What I'd like to be able to do is specify some confidence or precision in each measurement of NNI. However, my problem is that for a relatively small variation in the nearest neighbour index (NNI ranges from 0.985 to 1.03) I get a large variation in Z-score (Z ranges from 0.31 to 2.58). There is also no apparent trend (i.e. NNI and Z-score getting larger over time). To test this, I generated a similar sized sample of random points in MATLAB and see the same massive fluctuations in Z. I'm surprised by these large values of Z, since the NNI values are very close to the expected value of 1 for complete spatial randomness.

I was wondering if there is a better way to demonstrate if I have complete spatial randomness? For example, can I take the precision of measurements into account, since it seems my large number of measurements (n ~2500) is influencing Z, while the accuracy of each measure is ignored.

From what I've seen on-line; people are generally assuming complete spatial randomness if Z<1.65 (or greater, depending on how confident they need to be), since this corresponds to a confidence of 90%. However, when I'm trying to show if there IS, rather than ISN'T, randomness do I need to have Z<0.13, so I have a 10% confidence of a non-random process (i.e. 90% of randomness)?

What I'd like is a value I can plot along with the measures of NNI, such as "x% likelihood of complete spatial randomness".

Sorry if this is written confusingly; I'm still trying to get my head round the problem! Please let me know if more information is required.
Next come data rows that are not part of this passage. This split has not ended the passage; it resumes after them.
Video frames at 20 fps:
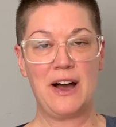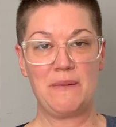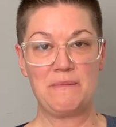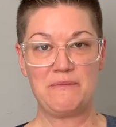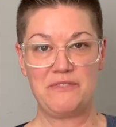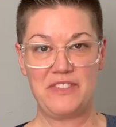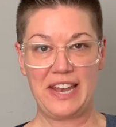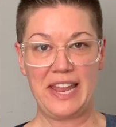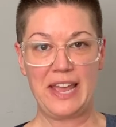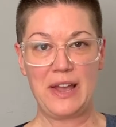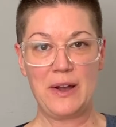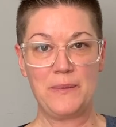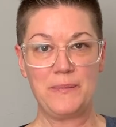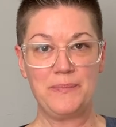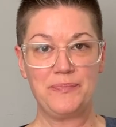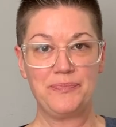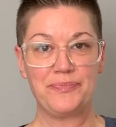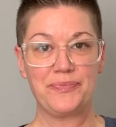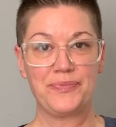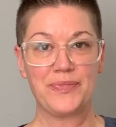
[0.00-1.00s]
video.
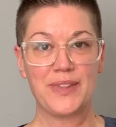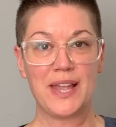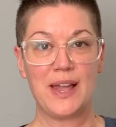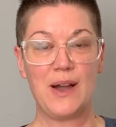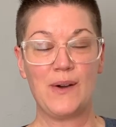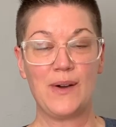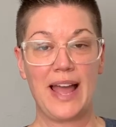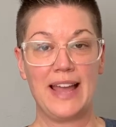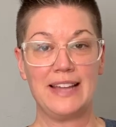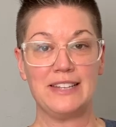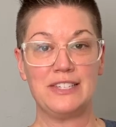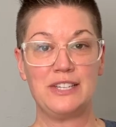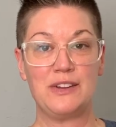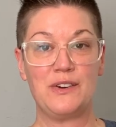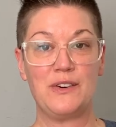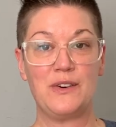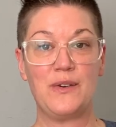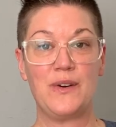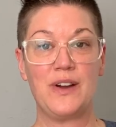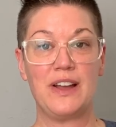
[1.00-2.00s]
Okay,
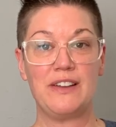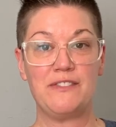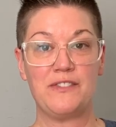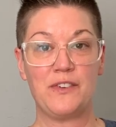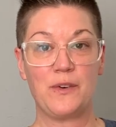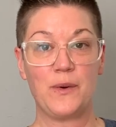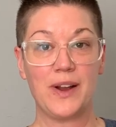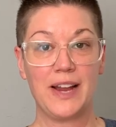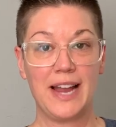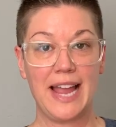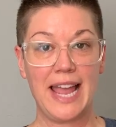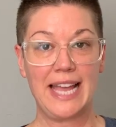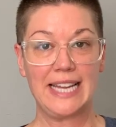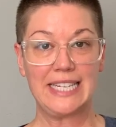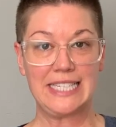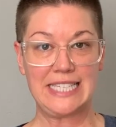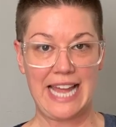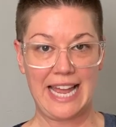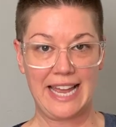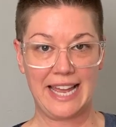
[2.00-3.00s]
so for
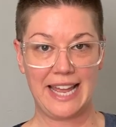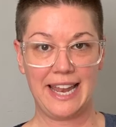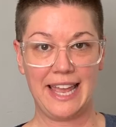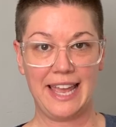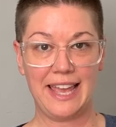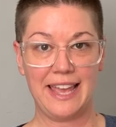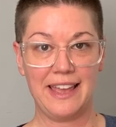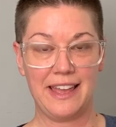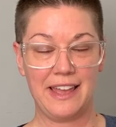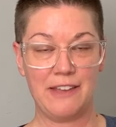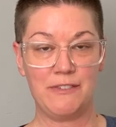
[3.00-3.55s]
anxiety,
Any help would be greatly appreciated
Stephen

2. May 9, 2014

Stephen Tashi

You're apparently using jargon from the CrimeStat computer program. A general mathematical audience isn't going to be familiar with the program. (For example, you talk about "the Z-score" without defining what random variable has this Z-score.) It also isn't clear whether your are using the word "confidence" in the way it is technically defined in statistics or whether your are using "confidence" in layman's terms - as a synonym for "probability".

One thought is to quote passages from the CrimeStat documentation that explain what random variables are involved. Another thought is explain the goal in your analysis - what are you trying to accomplish?

3. May 9, 2014

stephenx_86

Hi,

My apologies; I've not done any in depth statistics before and wasn't aware of what are common terms. I'll try and explain the problem, but please let me know if I need to clarify terms further.

What I've got is a distribution of points in two dimensions; it's expected these will show a random distribution (complete spatial randomness), but I need a way to show if this is indeed the case.

So far I've been measuring the average distance to the nearest neighbour for each position (dmeas) in the data. This is compared to the expected average distance for the same number of points randomly distributed over the same area (dexp) to give the nearest neighbour index (NNI):

NNI = dmeas/dexp

The NNI value should be equal to 1 for complete spatial randomness, less than one for clustering and greater than 1 for increasing uniformity of distribution.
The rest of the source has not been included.